Gott ist größer als meine Herkunft, größer als Unmögliches und größer als ich selbst. Mit diesen Gedanken und der Geschichte von Mose haben wir uns auf unserem diesjährigen Sommercamp beschäftigt. In der ersten Sommerferienwoche waren wir mit 170 Leuten in Unterwilzingen unterwegs.
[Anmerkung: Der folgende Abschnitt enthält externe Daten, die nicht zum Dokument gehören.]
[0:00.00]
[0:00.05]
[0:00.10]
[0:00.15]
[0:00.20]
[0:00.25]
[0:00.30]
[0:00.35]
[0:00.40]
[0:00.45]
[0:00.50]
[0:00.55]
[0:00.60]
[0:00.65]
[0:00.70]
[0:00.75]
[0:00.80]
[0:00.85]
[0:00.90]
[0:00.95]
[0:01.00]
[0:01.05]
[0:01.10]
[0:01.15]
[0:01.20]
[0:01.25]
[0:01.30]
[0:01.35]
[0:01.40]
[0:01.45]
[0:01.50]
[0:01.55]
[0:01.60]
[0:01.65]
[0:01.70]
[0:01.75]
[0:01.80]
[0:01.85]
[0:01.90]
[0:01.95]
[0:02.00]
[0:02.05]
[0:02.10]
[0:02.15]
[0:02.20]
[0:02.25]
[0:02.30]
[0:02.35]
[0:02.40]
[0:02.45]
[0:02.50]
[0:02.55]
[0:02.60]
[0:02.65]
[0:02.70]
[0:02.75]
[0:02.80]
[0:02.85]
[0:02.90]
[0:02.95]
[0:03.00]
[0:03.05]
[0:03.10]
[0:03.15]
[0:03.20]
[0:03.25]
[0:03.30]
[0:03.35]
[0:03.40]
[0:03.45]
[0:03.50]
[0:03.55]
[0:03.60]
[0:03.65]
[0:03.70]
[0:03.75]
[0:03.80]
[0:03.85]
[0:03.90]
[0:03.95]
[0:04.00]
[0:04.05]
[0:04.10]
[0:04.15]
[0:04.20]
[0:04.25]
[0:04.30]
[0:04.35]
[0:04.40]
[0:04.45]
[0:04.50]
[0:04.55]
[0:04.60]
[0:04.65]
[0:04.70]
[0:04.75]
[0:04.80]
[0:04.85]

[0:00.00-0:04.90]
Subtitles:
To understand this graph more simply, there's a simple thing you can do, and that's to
Gemeinsam mit den Stämmen aus Pfullingen und Reutlingen erlebten unsere Kundschafter, Pfadfinder und Pfadranger eine Woche voller Gemeinschaft, Herausforderungen und besonderer Momente. Schon am ersten Tag waren alle Hände gefragt. Die Kinder nahmen den Aufbau ihrer Teamplätze selbst in die Hand und sorgten dafür, dass wir gemeinsam draußen wohnen und kochen konnten. Jedes Team war dabei selbst für das Kochen über dem eigenen Feuer verantwortlich. Begrüßt wurde man auf unserem Platz von einer selbst gebauten Pyramide als Eingangstor. Nach dem Frühstück trafen wir uns jeden Morgen zum Appell mit Theater und Lobpreis. Stück für Stück lernten wir Mose kennen – von seiner Herkunft über seine Berufung bis zu seiner Aufgabe beim Pharao. In den Andachten und Teamzeiten beschäftigten wir uns damit, was wir daraus für unser eigenes Leben mitnehmen können. Für die Kundschafter stand dabei im Mittelpunkt: Gott hilft, denkt, verspricht, handelt, rettet und bleibt XXXL! Auch beim Ratslagerfeuerabend nahmen wir uns gemeinsam Zeit, Gott mit Liedern zu loben und zu beten. Natürlich kam das übrige Campleben nicht zu kurz. Es gab Workshops und einen Markttag, bei dem jedes Team Essen zubereitete und zum Verkauf anbot. Bezahlt wurde mit Rangerdollar, und beim Schlendern über den Platz konnte man entdecken, was in den anderen Teamküchen entstanden war. Die ganze Woche über war es sehr heiß. Umso dankbarer waren wir für die Lauter direkt neben dem Campplatz, wo wir Abkühlung fanden – teilweise sogar in Kanus. Und auch die vielen Heuschrecken werden uns wohl als kleine Mitbewohner unseres Camps in Erinnerung bleiben.
So blicken wir auf eine Woche zurück, in der wir zusammen angepackt, gekocht, Neues erlebt und unseren Glauben geteilt haben.